TLDR: Llama-GENBA-10B is a new 10-billion parameter trilingual large language model built on Llama 3.1-8B, specifically designed to reduce English-centric bias by focusing on German, English, and Bavarian. It was continuously pretrained on 164 billion tokens, with equal parts English and German, and a significant portion of Bavarian. The model addresses challenges in data scarcity, tokenizer design, and evaluation for low-resource languages. Its fine-tuned version achieves state-of-the-art performance in Bavarian, while also performing strongly in English and German, demonstrating an efficient and inclusive approach to multilingual AI development.
A new trilingual large language model, Llama-GENBA-10B, has been introduced, aiming to tackle the common English-centric bias prevalent in many large language models. This innovative model focuses on German, English, and Bavarian, offering a significant step towards more inclusive AI. You can find the full research paper here: Llama-GENBA-10B: A Trilingual Large Language Model for German, English and Bavarian.
Developed by a team including Michael Hoffmann, Jophin John, Stefan Schweter, Gokul Ramakrishnan, Hoi-Fong Mak, Alice Zhang, Dmitry Gaynullin, and Nicolay J. Hammer, Llama-GENBA-10B is built upon the Llama 3.1-8B architecture and expanded to 10 billion parameters. Its continuous pretraining involved a massive 164 billion tokens, carefully balanced with 82 billion English, 82 billion German, and 80 million Bavarian tokens. This deliberate balance was crucial to prevent English from dominating the model’s learning, ensuring better representation for German and, notably, promoting Bavarian as a low-resource language.
Addressing Key Challenges in Multilingual AI
The development of Llama-GENBA-10B involved overcoming four significant hurdles. First, the team faced the challenge of curating a comprehensive multilingual corpus, especially given the scarcity of Bavarian language resources. This required innovative approaches to data collection and language identification.
Second, a unified tokenizer was essential to effectively process English, German, and Bavarian. The team systematically expanded the Llama-3-8B tokenizer vocabulary, specifically to handle German umlauts (ä, ö, ü) and the eszett (ß) correctly, preventing token fragmentation and preserving semantic integrity. A 20% vocabulary expansion was found to be the optimal balance between performance and computational cost.
Third, optimizing the model’s architecture and the language-ratio hyperparameters was critical for effective cross-lingual transfer. Experiments showed that a balanced 1:1 ratio for English and German data during the initial pretraining phase yielded the best results. Bavarian data was then introduced in the final 10% of training, upsampled to ensure its impact without immediate competition from the larger English and German datasets.
Finally, the researchers established the first standardized trilingual evaluation suite. This involved translating existing German benchmarks into Bavarian, allowing for direct and meaningful cross-lingual performance comparisons across all three languages.
Training and Performance Highlights
The model’s training was conducted on a single Cerebras CS-2 AI Accelerator, demonstrating that large-scale multilingual pretraining can be efficiently managed by smaller research teams. The process also included detailed tracking of energy consumption, providing valuable insights into the computational costs involved.

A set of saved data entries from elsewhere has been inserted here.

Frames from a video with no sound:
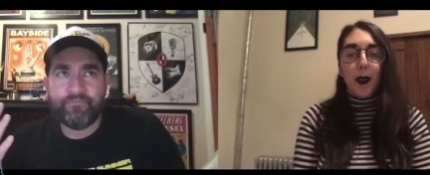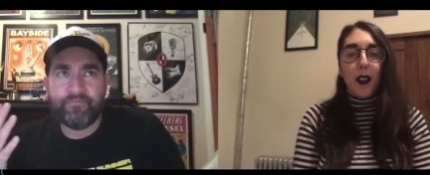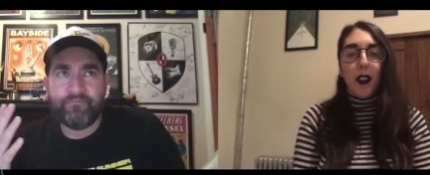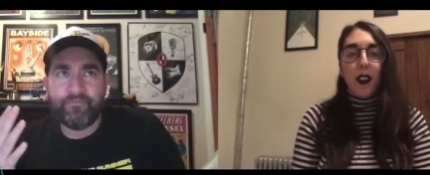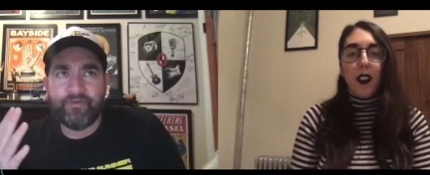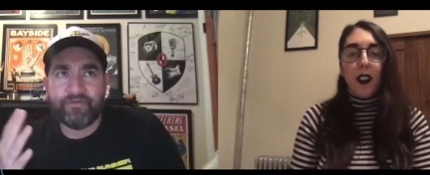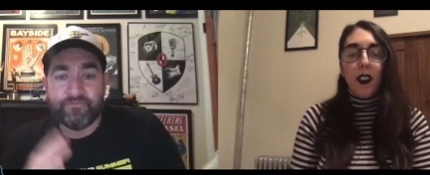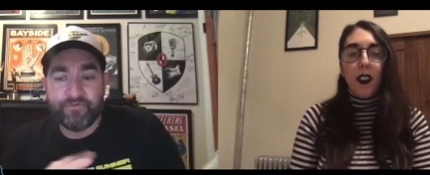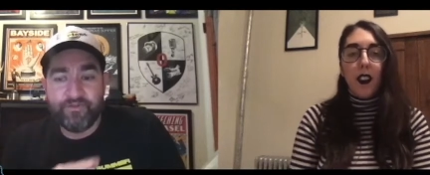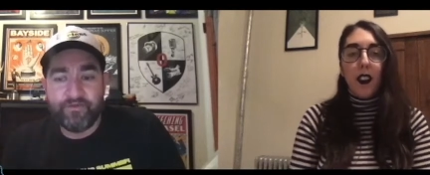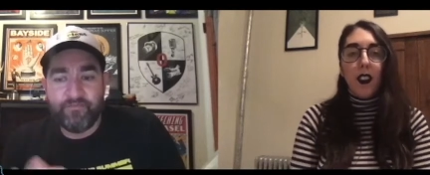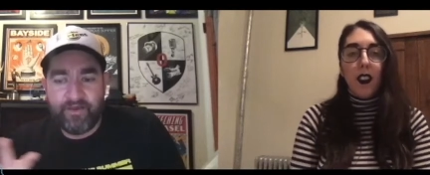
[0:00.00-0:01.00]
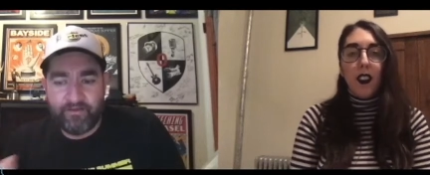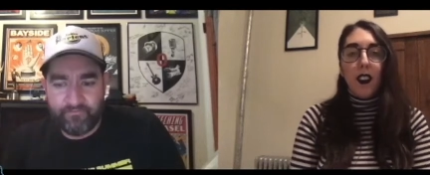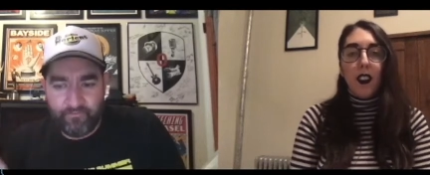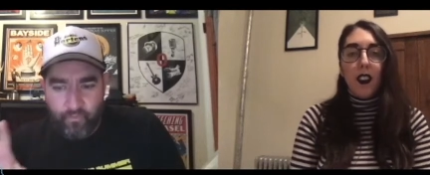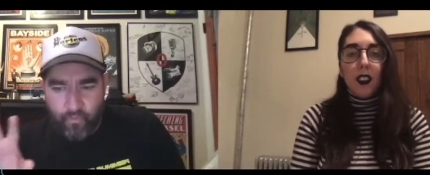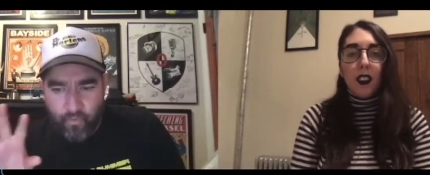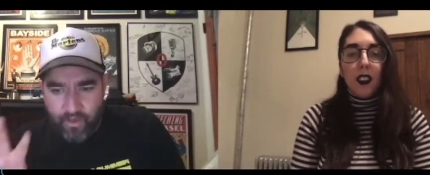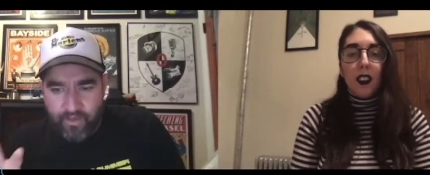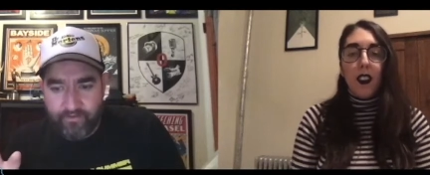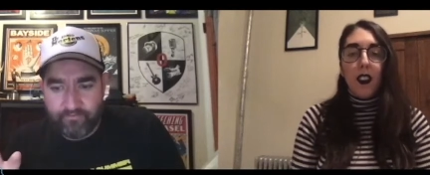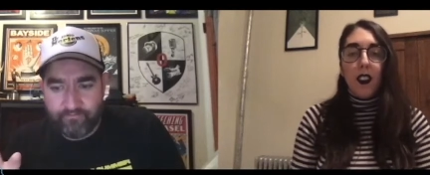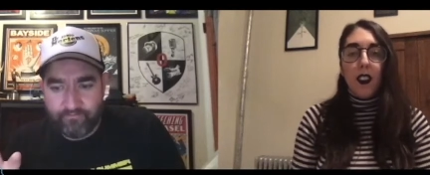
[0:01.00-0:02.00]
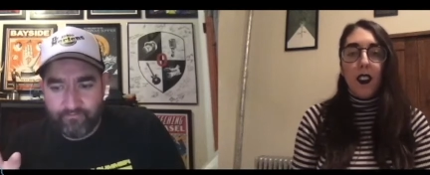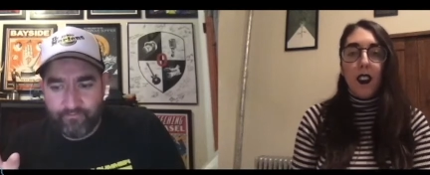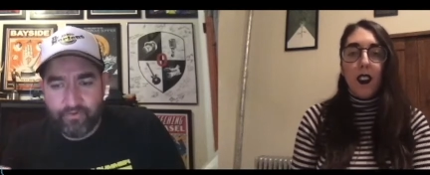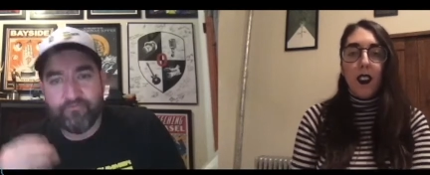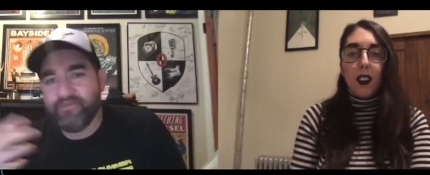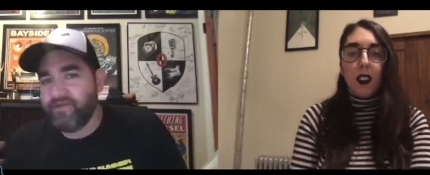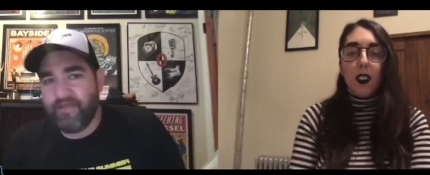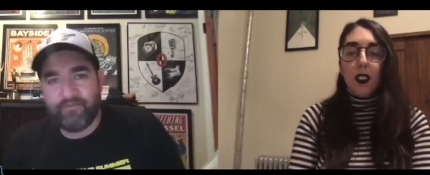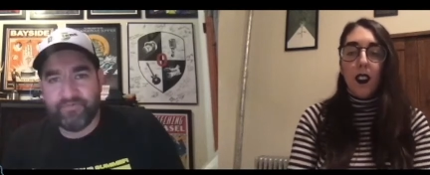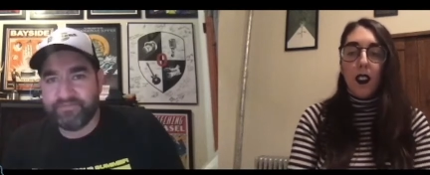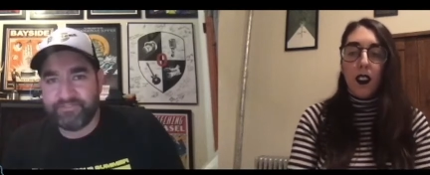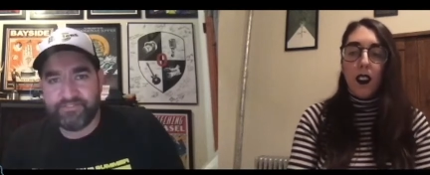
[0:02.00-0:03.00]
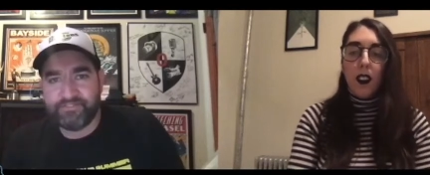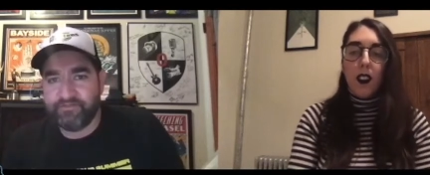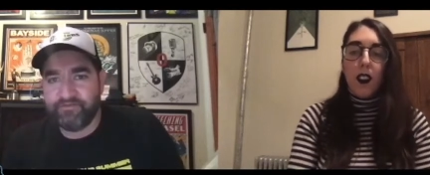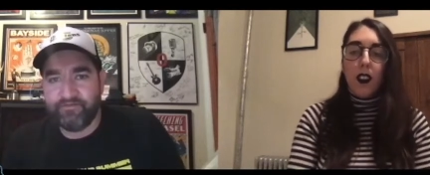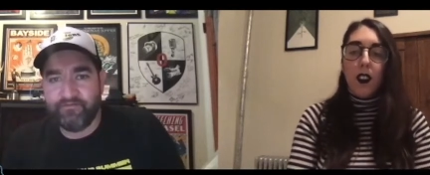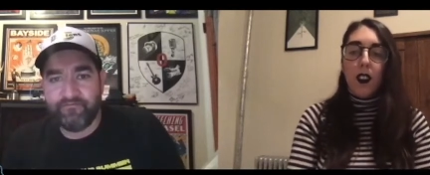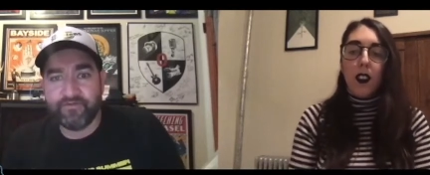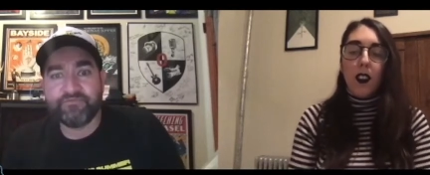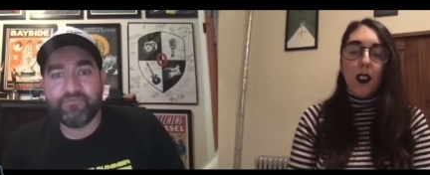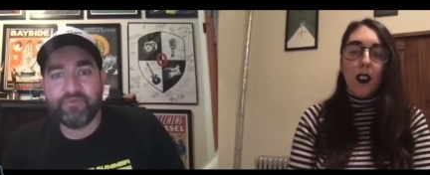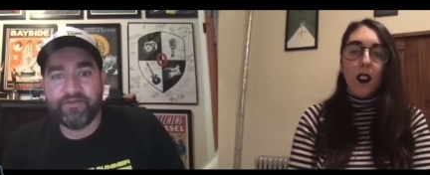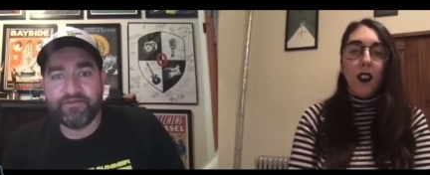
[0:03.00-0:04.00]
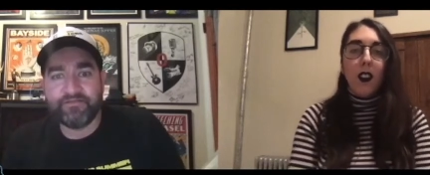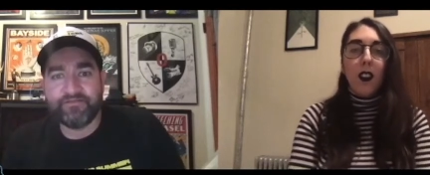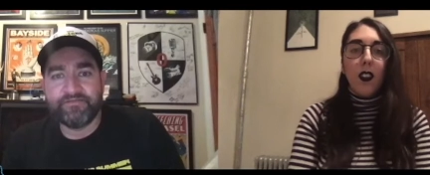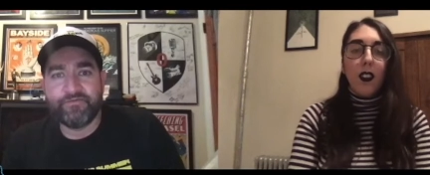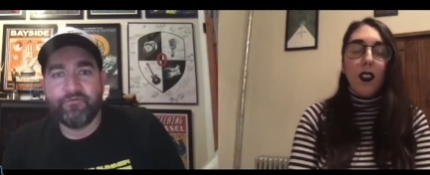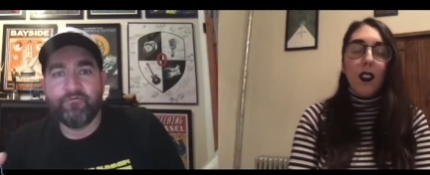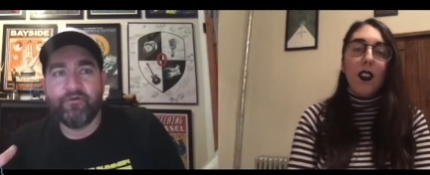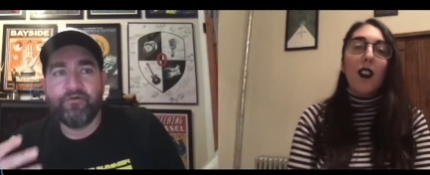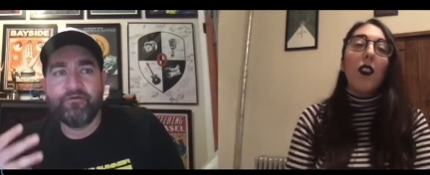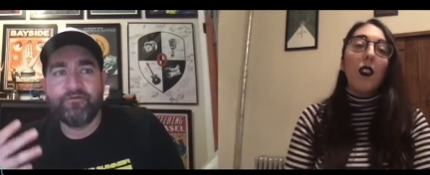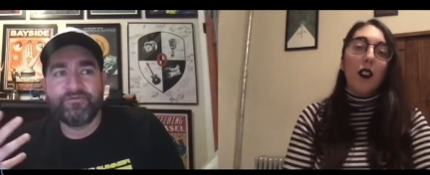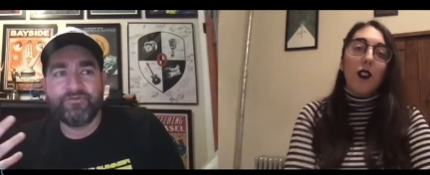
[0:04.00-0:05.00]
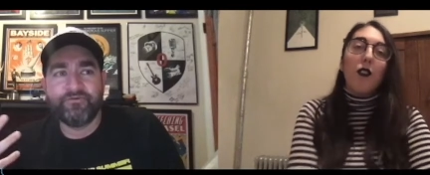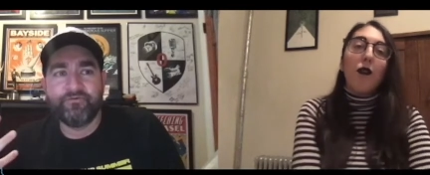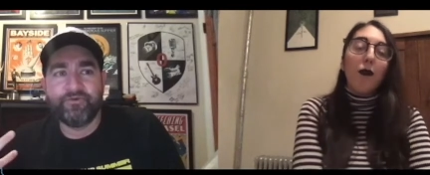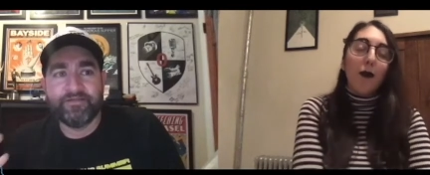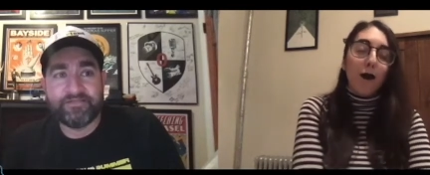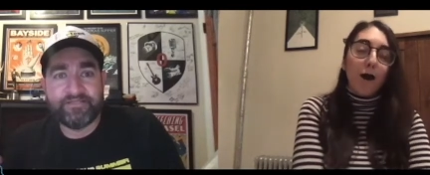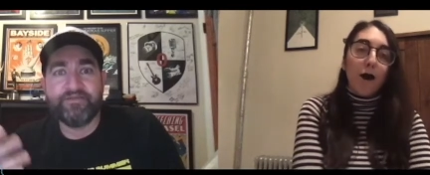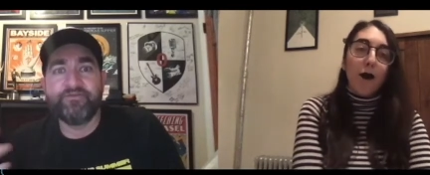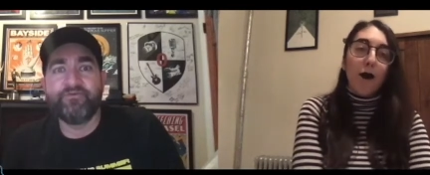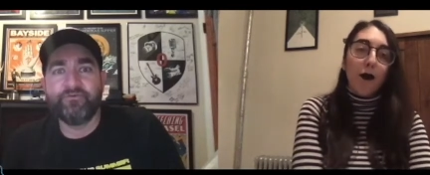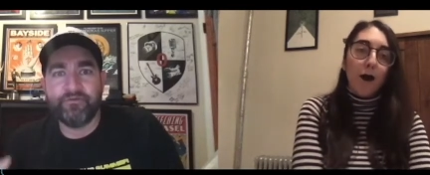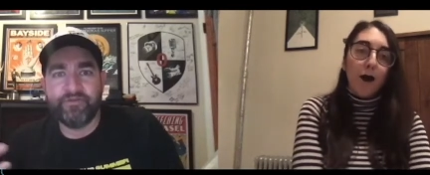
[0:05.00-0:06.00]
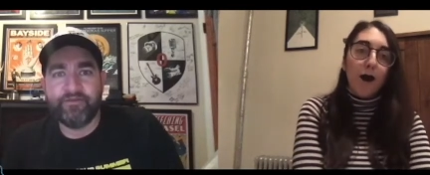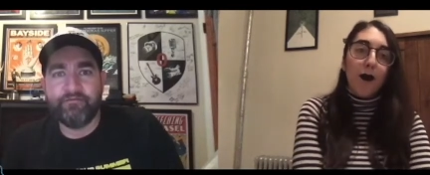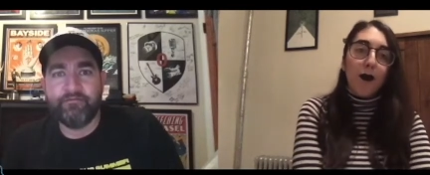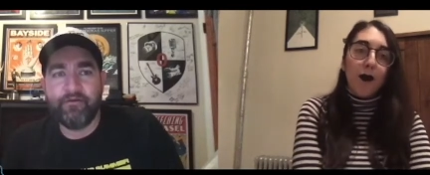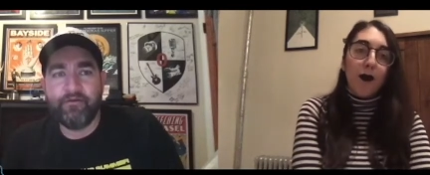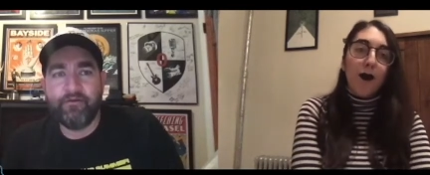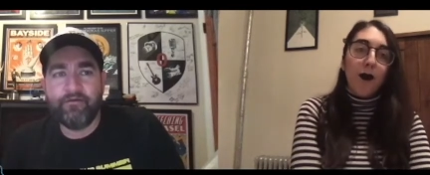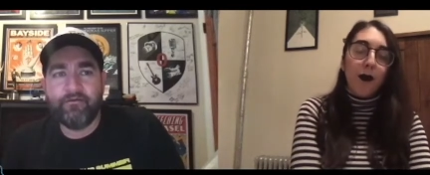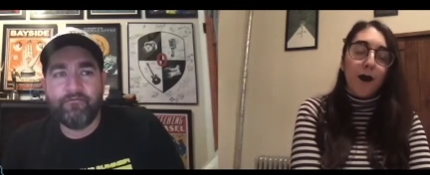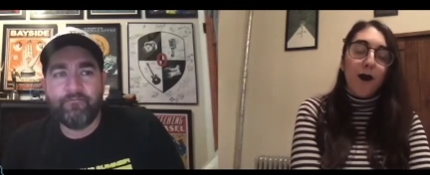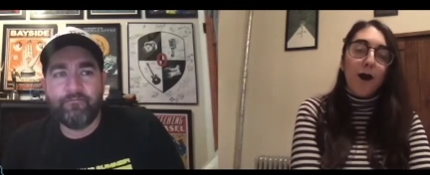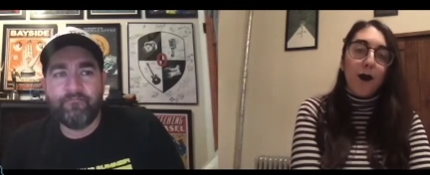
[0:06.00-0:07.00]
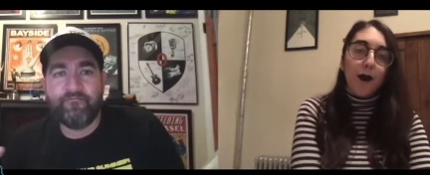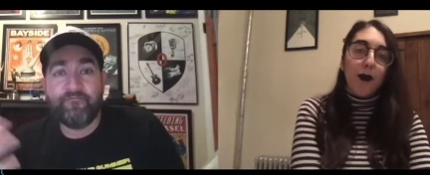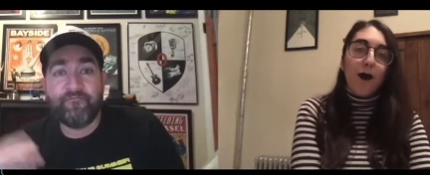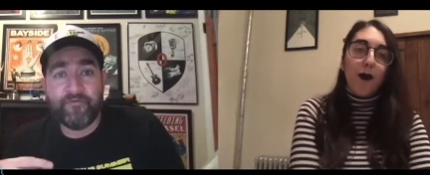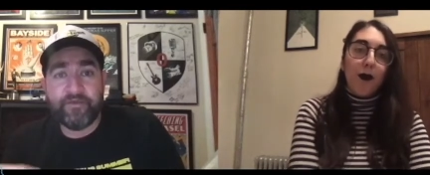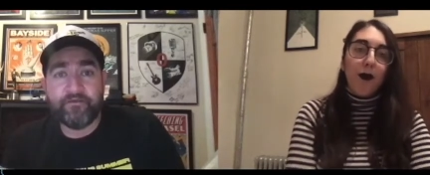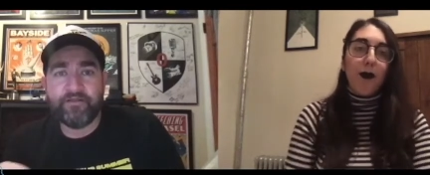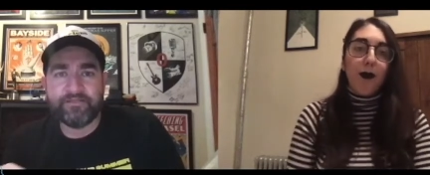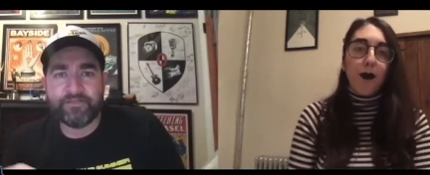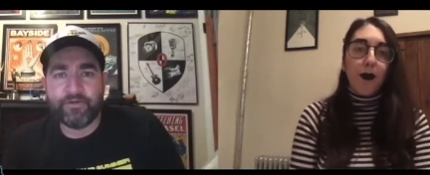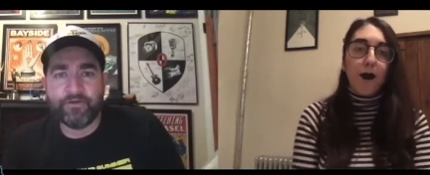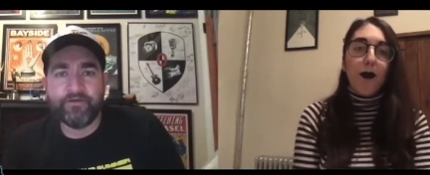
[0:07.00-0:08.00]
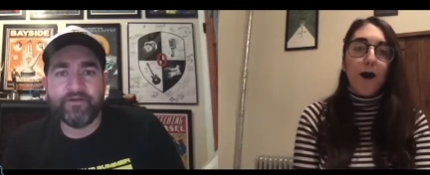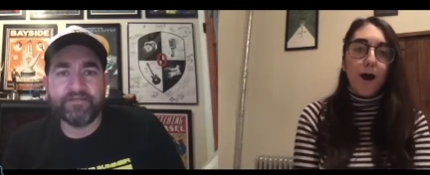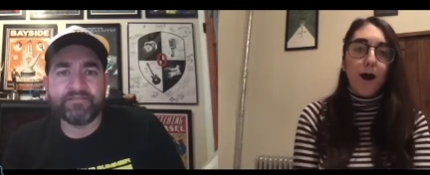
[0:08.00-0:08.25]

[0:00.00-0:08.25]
Speaker 1: it's really about what put me in that position in the first place to to continually feel as hurt as I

In evaluations, the base version of Llama-GENBA-10B showed strong performance in English, competitive results in German, and surprisingly robust generalization in Bavarian, ranking among the top models for this dialect. The instruction-tuned variant, Llama-GENBA-10B-instruct, further enhanced these capabilities. It achieved state-of-the-art performance in Bavarian, surpassing other prominent models like Apertus-8B-Instruct-2509 and gemma-2-9B-it. It also outperformed EuroLLM in English and matched its results in German, solidifying its position as a leading model in its class for Bavarian language tasks.
Also Read:
- MVPBench: Bridging Global Values in Large Language Models
- Optimizing LLM Performance: Exploring Layer-Wise Scaling for Pre-Training
A Blueprint for Inclusive AI
The Llama-GENBA-10B project consumed approximately 35.23 megawatt-hours of electricity over 66 days of pretraining, an important metric for understanding the environmental footprint of large language models. This research not only delivers a high-performing trilingual model but also offers a practical blueprint for developing linguistically inclusive and resource-efficient foundation models, particularly for integrating low-resource languages. Future work will explore instruction-tuning safety, chatbot integration, and human assessment across all three languages, with the potential to apply this approach to other dialects and endangered languages.